### Records for processing
********
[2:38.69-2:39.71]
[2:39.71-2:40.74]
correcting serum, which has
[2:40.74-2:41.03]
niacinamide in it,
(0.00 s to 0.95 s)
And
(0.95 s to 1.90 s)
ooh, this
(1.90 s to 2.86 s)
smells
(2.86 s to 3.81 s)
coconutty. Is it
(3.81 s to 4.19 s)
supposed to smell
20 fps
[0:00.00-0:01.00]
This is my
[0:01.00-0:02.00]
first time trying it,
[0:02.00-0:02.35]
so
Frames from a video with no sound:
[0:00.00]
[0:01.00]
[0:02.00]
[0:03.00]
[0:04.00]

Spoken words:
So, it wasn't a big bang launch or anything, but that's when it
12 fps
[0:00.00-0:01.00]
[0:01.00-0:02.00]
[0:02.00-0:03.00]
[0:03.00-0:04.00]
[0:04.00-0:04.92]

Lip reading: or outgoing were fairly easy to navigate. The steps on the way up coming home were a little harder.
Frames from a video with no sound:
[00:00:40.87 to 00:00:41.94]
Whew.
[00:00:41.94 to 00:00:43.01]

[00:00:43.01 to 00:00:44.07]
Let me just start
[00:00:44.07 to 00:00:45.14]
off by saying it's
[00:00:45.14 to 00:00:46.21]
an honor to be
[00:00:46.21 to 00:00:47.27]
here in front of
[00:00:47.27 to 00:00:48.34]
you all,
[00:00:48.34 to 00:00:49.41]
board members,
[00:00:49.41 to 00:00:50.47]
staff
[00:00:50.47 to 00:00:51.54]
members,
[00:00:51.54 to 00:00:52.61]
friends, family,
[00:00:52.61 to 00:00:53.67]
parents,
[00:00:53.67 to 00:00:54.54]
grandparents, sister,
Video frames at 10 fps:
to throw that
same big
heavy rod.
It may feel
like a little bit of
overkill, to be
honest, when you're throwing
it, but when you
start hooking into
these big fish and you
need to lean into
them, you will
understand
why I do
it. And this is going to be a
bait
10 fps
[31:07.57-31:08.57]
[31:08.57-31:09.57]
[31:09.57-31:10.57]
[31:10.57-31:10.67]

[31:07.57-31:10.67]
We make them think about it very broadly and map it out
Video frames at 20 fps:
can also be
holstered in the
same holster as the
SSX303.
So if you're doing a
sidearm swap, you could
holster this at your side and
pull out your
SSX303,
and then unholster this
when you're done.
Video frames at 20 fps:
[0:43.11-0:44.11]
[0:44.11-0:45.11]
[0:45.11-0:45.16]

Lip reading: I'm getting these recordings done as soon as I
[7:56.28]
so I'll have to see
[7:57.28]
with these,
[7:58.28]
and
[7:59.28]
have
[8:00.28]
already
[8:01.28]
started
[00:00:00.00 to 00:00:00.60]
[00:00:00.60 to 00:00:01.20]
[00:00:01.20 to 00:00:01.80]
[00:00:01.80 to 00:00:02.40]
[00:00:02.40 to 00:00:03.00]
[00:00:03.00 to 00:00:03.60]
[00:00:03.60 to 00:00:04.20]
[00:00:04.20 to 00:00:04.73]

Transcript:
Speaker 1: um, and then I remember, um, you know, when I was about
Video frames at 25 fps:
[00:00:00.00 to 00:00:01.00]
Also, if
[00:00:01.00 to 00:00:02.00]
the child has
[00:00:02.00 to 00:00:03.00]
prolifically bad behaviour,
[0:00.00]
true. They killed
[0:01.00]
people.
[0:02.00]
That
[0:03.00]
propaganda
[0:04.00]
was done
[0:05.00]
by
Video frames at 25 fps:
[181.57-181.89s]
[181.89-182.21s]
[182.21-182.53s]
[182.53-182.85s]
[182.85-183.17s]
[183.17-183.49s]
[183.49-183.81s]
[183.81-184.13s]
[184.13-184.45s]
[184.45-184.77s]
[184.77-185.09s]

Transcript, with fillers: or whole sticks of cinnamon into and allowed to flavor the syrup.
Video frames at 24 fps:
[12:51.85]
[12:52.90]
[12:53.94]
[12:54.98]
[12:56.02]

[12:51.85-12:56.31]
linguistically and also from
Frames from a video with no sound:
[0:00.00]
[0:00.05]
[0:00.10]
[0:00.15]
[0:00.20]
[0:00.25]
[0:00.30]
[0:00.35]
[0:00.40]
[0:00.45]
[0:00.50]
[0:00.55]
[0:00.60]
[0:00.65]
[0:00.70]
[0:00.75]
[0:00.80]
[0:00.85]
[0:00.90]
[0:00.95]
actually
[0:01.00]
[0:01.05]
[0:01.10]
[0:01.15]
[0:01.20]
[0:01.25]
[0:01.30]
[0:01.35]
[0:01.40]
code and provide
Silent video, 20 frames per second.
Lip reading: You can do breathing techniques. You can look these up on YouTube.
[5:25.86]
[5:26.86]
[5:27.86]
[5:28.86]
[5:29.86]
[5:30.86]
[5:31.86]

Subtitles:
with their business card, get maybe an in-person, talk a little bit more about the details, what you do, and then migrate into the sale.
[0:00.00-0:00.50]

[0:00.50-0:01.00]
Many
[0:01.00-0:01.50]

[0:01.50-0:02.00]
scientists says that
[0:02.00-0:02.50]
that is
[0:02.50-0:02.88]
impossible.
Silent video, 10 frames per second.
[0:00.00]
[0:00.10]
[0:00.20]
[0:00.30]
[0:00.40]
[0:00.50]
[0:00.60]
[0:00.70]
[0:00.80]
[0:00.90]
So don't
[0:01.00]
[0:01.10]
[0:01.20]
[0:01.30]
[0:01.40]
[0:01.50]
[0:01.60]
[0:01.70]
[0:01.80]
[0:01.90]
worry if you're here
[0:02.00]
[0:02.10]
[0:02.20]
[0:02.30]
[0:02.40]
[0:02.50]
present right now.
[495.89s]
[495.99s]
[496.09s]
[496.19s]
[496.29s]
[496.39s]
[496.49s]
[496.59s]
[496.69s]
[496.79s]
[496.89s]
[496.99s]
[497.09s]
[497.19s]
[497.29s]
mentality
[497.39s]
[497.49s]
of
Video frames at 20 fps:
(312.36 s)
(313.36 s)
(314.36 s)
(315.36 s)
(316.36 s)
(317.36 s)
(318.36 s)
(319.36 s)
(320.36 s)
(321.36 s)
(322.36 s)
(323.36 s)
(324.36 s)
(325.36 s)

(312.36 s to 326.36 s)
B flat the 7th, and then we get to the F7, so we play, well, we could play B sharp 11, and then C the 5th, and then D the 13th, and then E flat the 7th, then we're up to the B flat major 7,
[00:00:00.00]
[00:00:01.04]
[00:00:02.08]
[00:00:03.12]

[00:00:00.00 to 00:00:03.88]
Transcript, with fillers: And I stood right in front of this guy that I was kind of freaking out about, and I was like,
********
### Assigned task
Across the material above, how many lines contain the string "reading"? The reply should be that number alone.

### Answer to the exercise
3